### Work instruction:
An exact restatement of the entire listing is needed, excluding all images.

------------------------------------

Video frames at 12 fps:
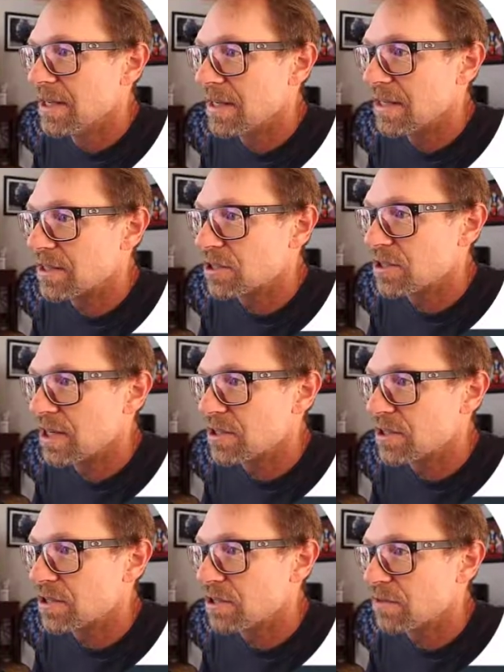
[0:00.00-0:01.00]
gets
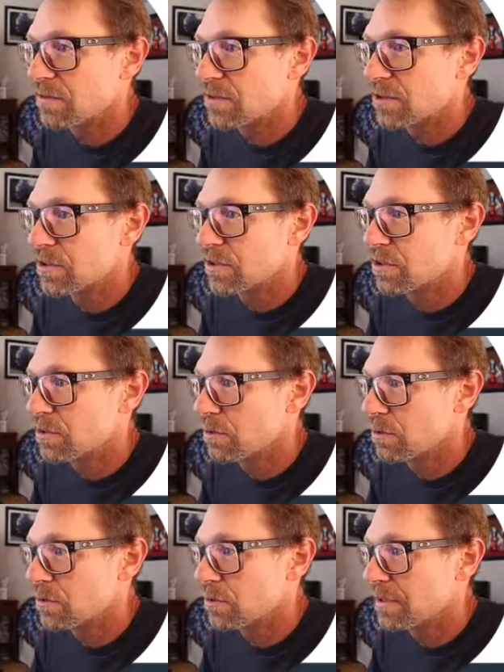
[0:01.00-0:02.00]
changed over
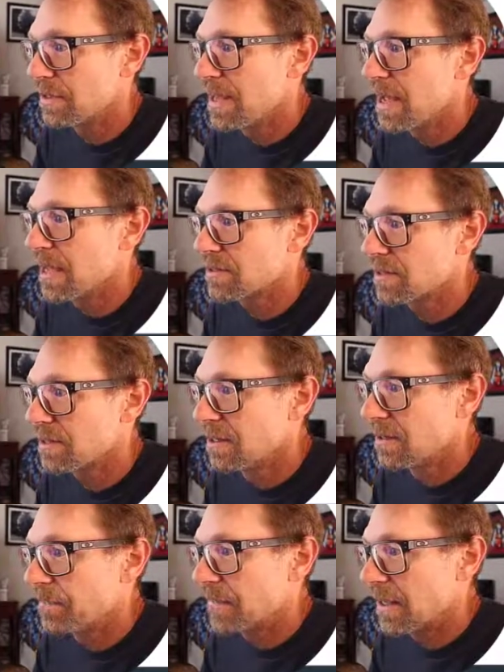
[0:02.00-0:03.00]
to yes
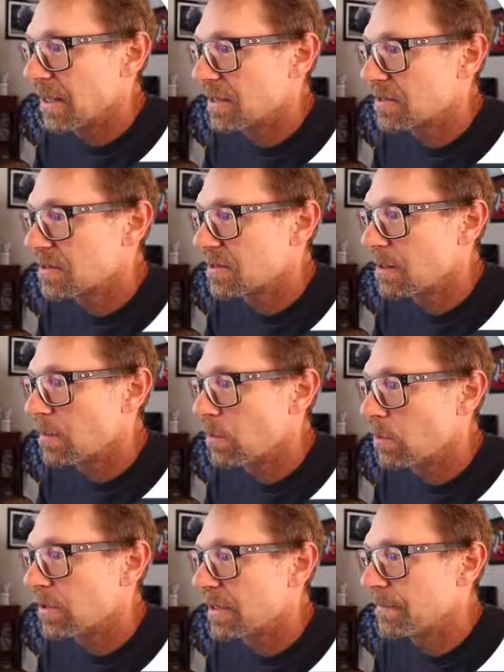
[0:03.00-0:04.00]
at some
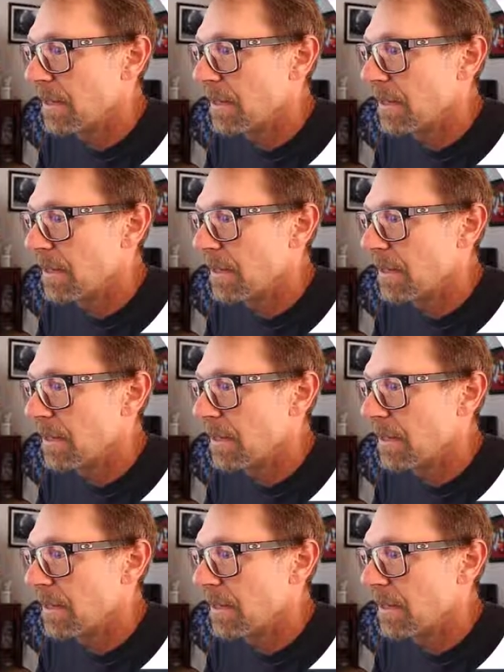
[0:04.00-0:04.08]
point.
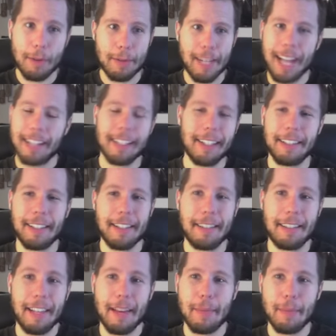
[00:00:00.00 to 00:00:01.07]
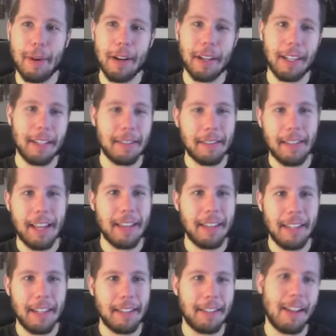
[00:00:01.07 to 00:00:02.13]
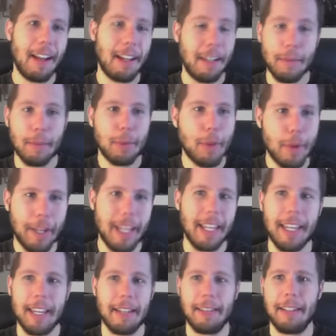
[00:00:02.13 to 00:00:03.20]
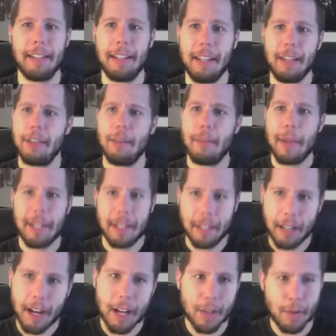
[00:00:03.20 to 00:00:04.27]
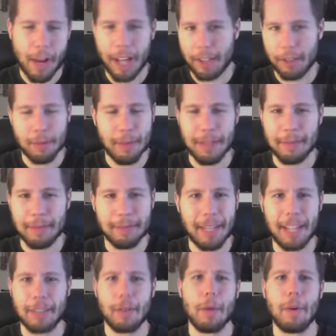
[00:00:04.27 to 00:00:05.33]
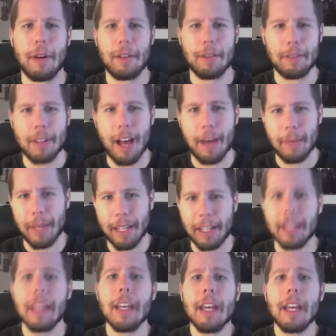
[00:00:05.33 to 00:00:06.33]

technically, CM Punk can say that he's not an employee. He's an independent contractor, but that's a whole other topic.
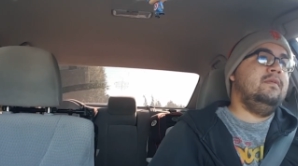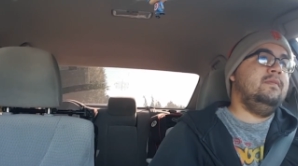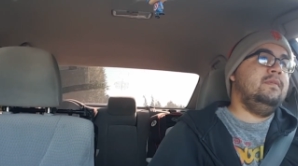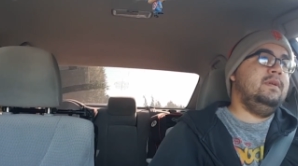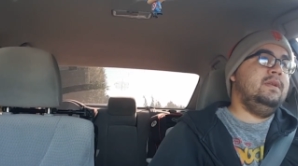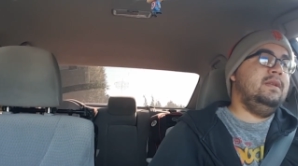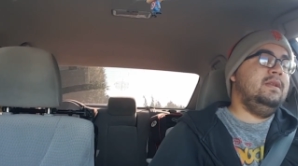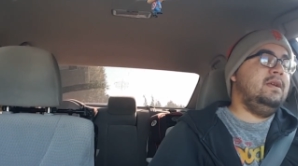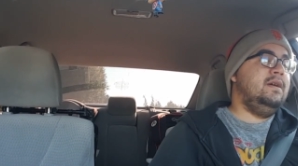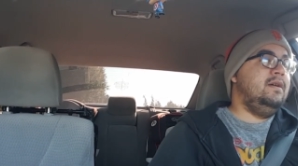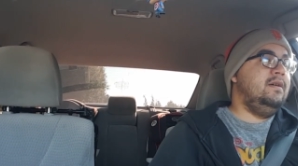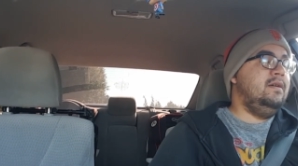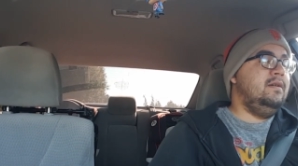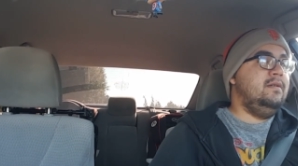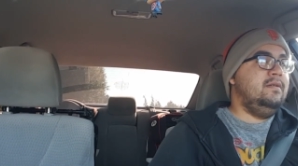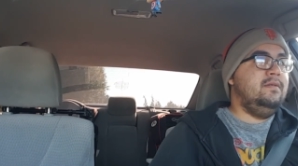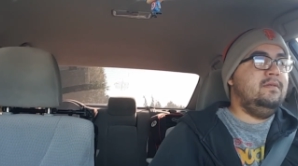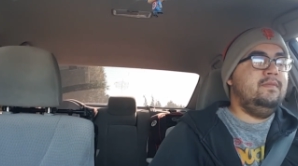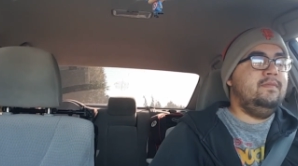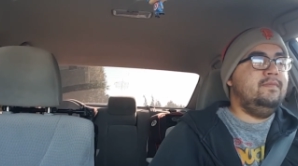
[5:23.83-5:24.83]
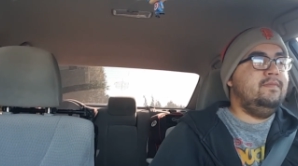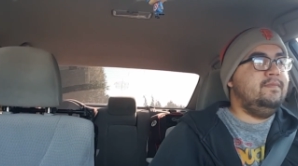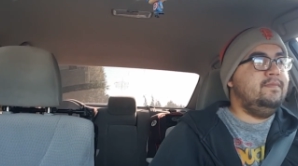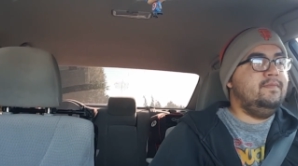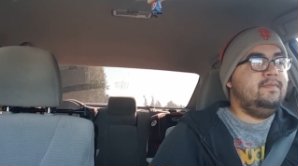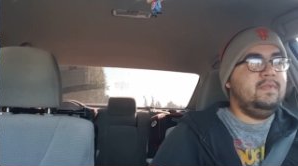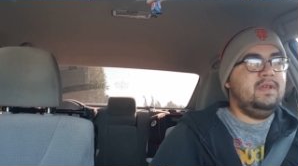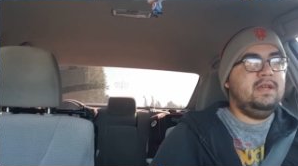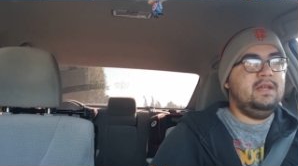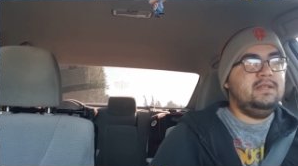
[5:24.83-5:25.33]
I mean, no.
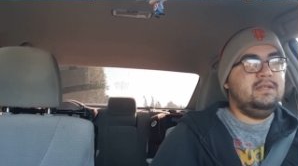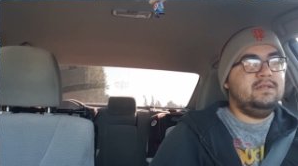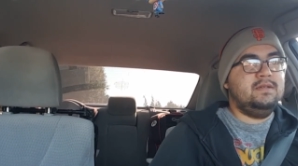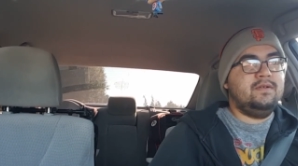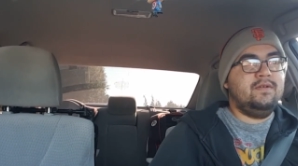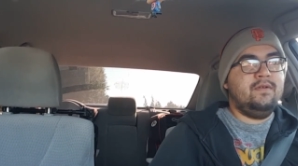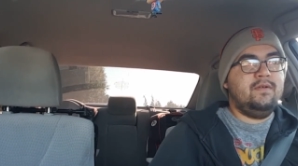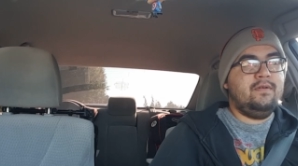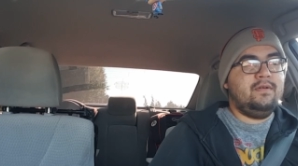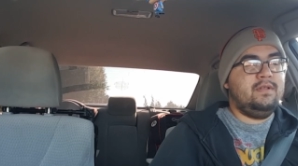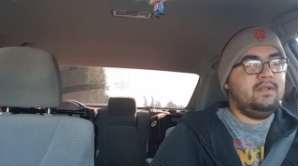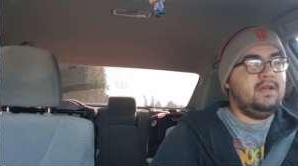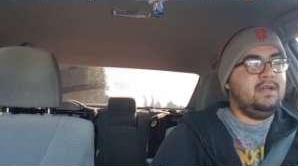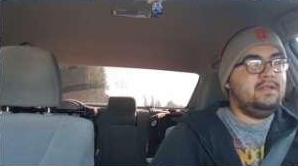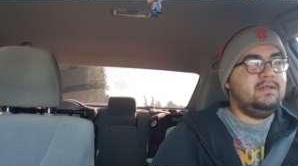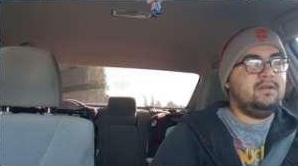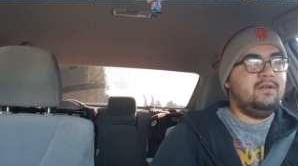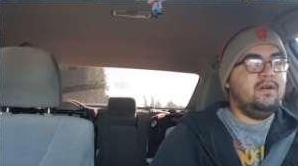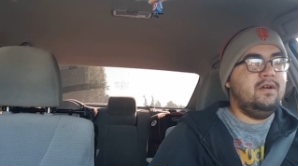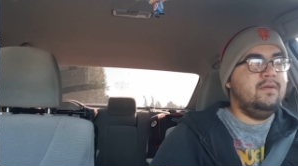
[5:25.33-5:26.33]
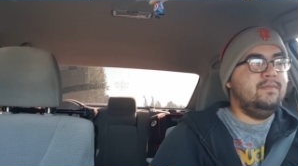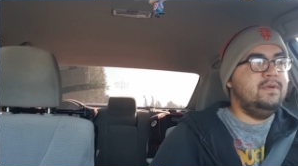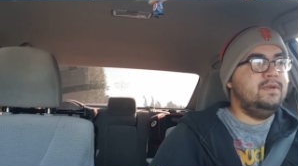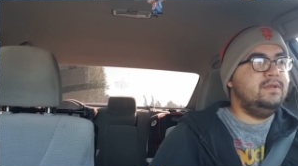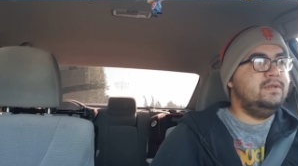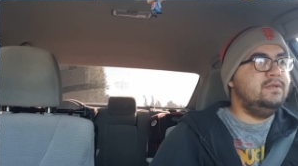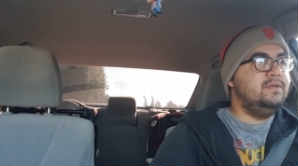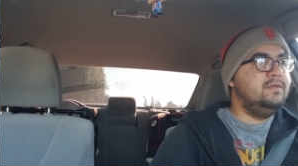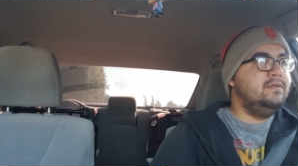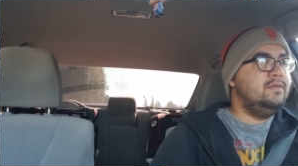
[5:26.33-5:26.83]
That's that's
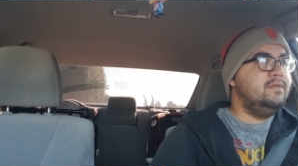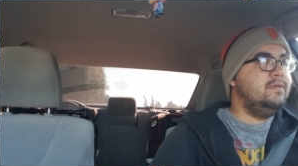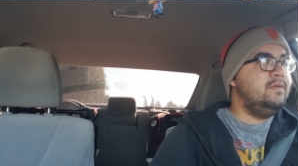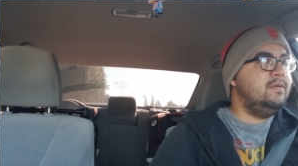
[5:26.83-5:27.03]
garbage.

------------------------------------

### Answer area:
Video frames at 12 fps:
[0:00.00-0:01.00]
gets
[0:01.00-0:02.00]
changed over
[0:02.00-0:03.00]
to yes
[0:03.00-0:04.00]
at some
[0:04.00-0:04.08]
point.
[00:00:00.00 to 00:00:01.07]
[00:00:01.07 to 00:00:02.13]
[00:00:02.13 to 00:00:03.20]
[00:00:03.20 to 00:00:04.27]
[00:00:04.27 to 00:00:05.33]
[00:00:05.33 to 00:00:06.33]

technically, CM Punk can say that he's not an employee. He's an independent contractor, but that's a whole other topic.
[5:23.83-5:24.83]
[5:24.83-5:25.33]
I mean, no.
[5:25.33-5:26.33]
[5:26.33-5:26.83]
That's that's
[5:26.83-5:27.03]
garbage.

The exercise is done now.